Eggers lays everything out in exquisite, excruciating detail, but he wants to have his tearjerker and deconstruct it, too. All too aware of how cheesy it is to milk his tragedy in a memoir, he wraps A.H.W.O.S.G. in the same kind of ironic footnotes and snarky asides that make Might and McSweeney's so interesting. There's a page of "rules and suggestions for the enjoyment of this book." A lengthy preface contains passages cut from the final text. There are cute little floor plans of the house in Berkeley, jokey menus of the dinners he and his brother cooked, and more than twenty pages of small-print "acknowledgments" that include a detailed analysis of the 21 themes of the book ("the painfully, endlessly self-conscious book aspect," "the memoir as act of self-destruction aspect"), a chart of all its themes, a balance sheet showing the costs he incurred against the $100,000 advance he received from Simon & Schuster, an "incomplete guide to symbols and metaphor," and several peculiar mail-order offers, including one to send $5 to the first 200 readers who mail him proof that they have read and thoroughly understood the book.
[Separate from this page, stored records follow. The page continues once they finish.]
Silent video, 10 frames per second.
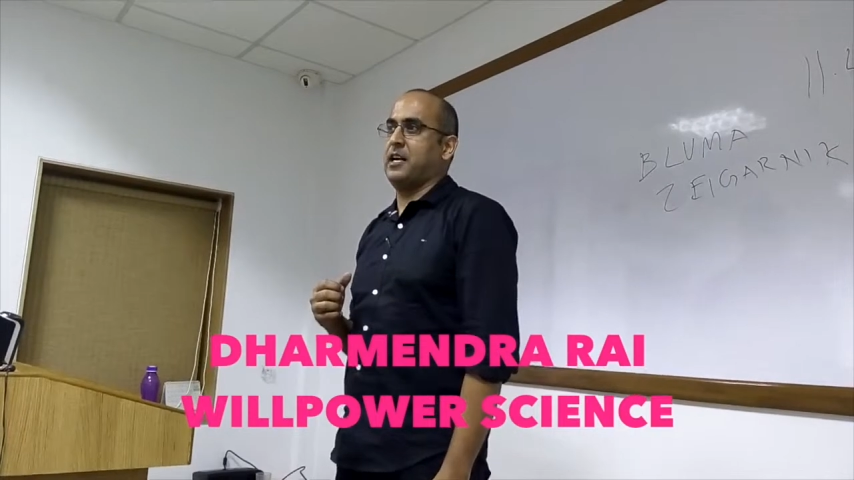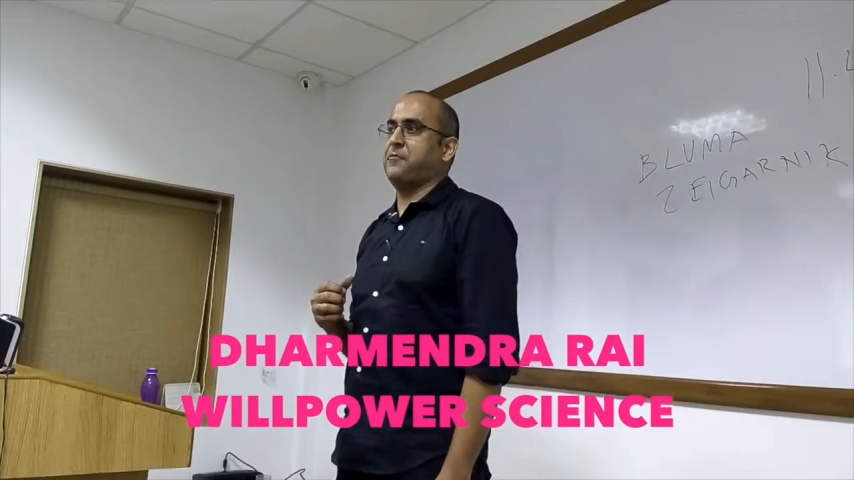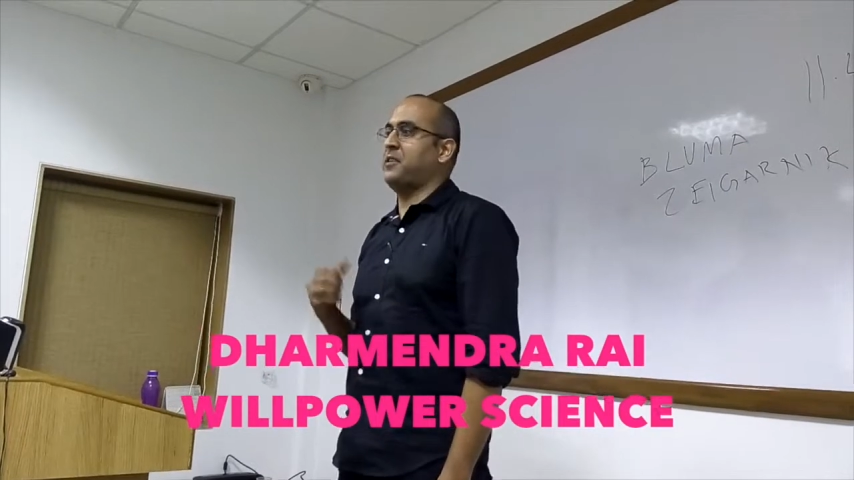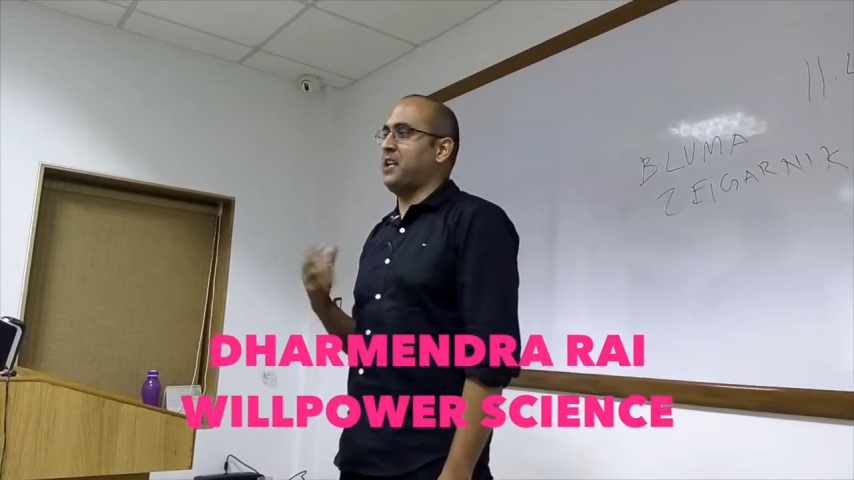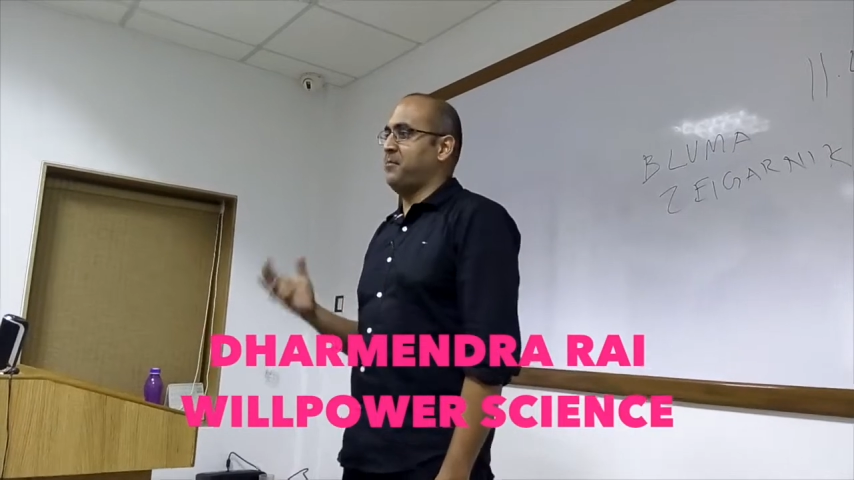
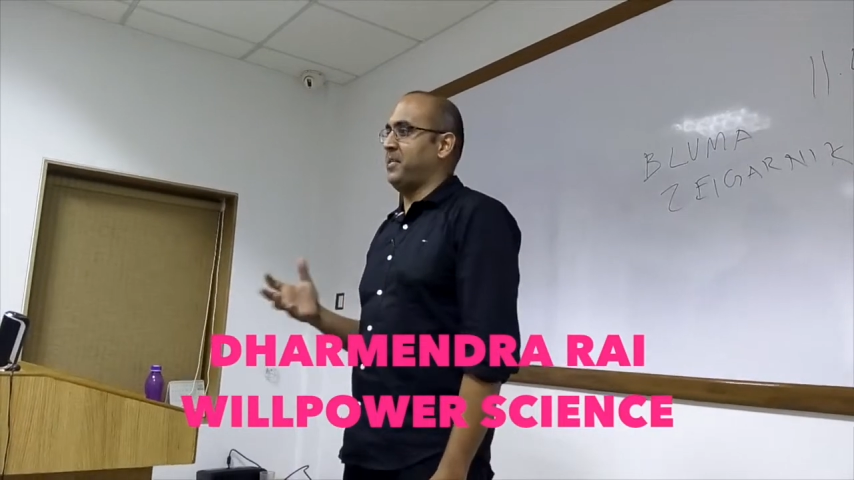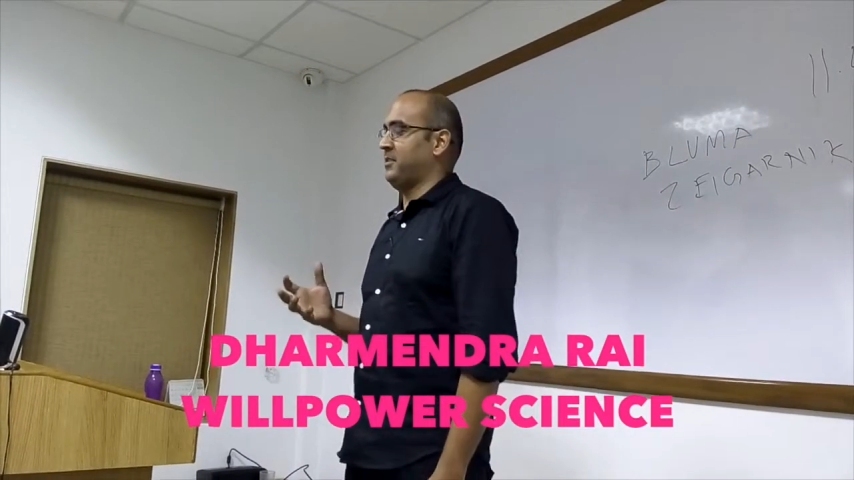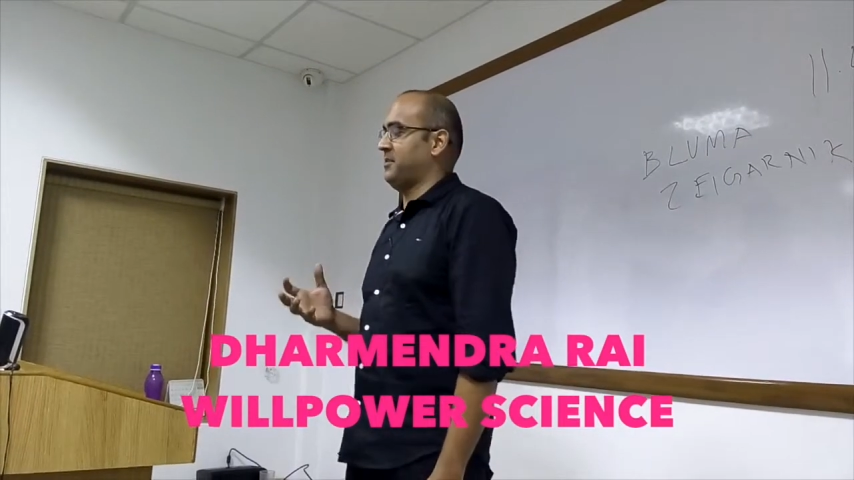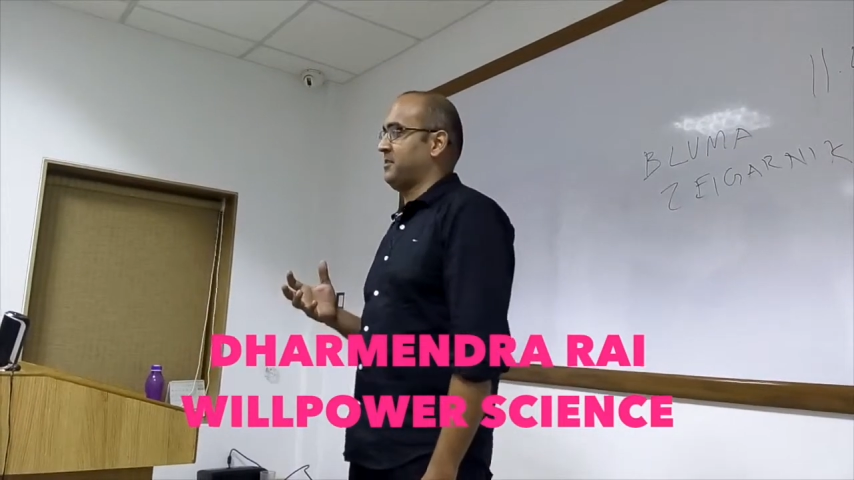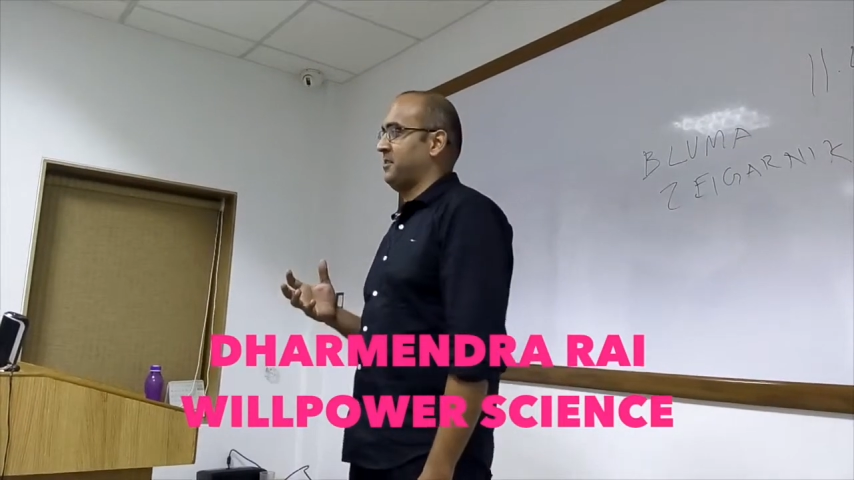After 10
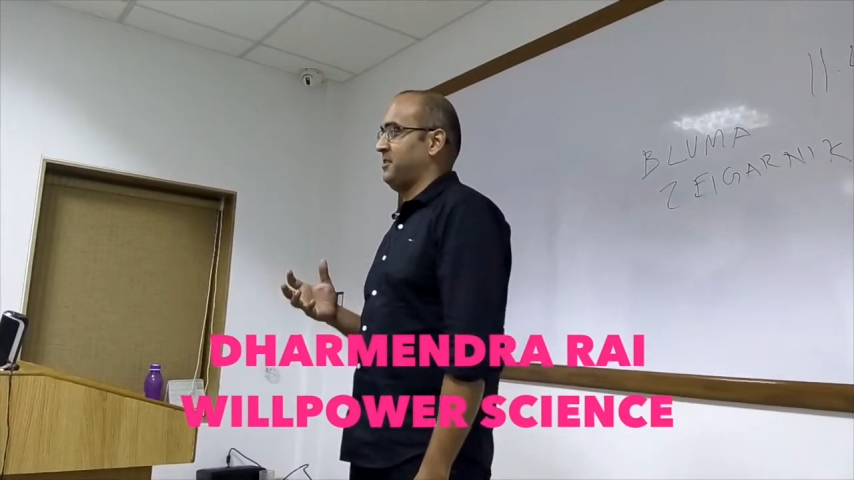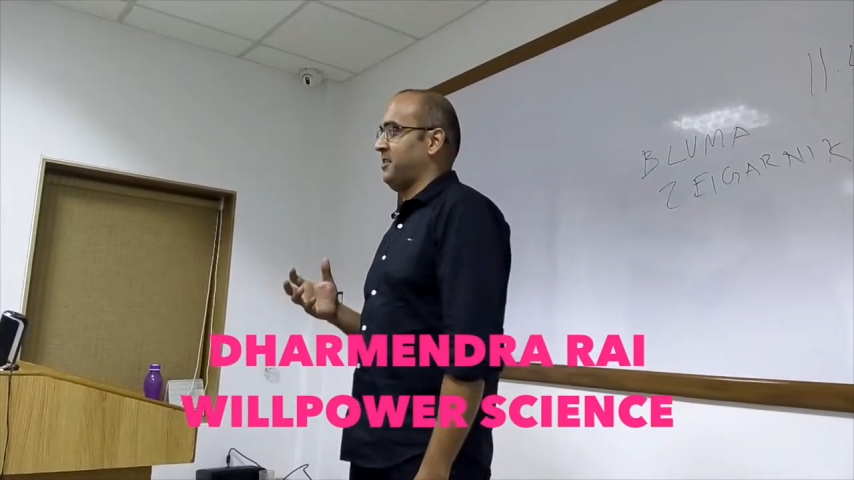minutes,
As with McSweeney's, some of the best parts of A.H.W.O.S.G. are in the fine print, literally; they exist on the margins, where Eggers seems to feel most at home. ("Does there seem to be more meaning in these asides, footnotes, marginalia?" he writes in an unsigned footnote in McSweeney's. "Could it be that a group of writers, of a certain . . . age, feels more comfortable here, in the crevices, speaking their minds in these small, almost hidden ways, afraid to simply say things in plain language and bold type?") This is David Foster Wallace territory, and Wallace himself says Eggers's digressions are "smart and self-conscious without being cold."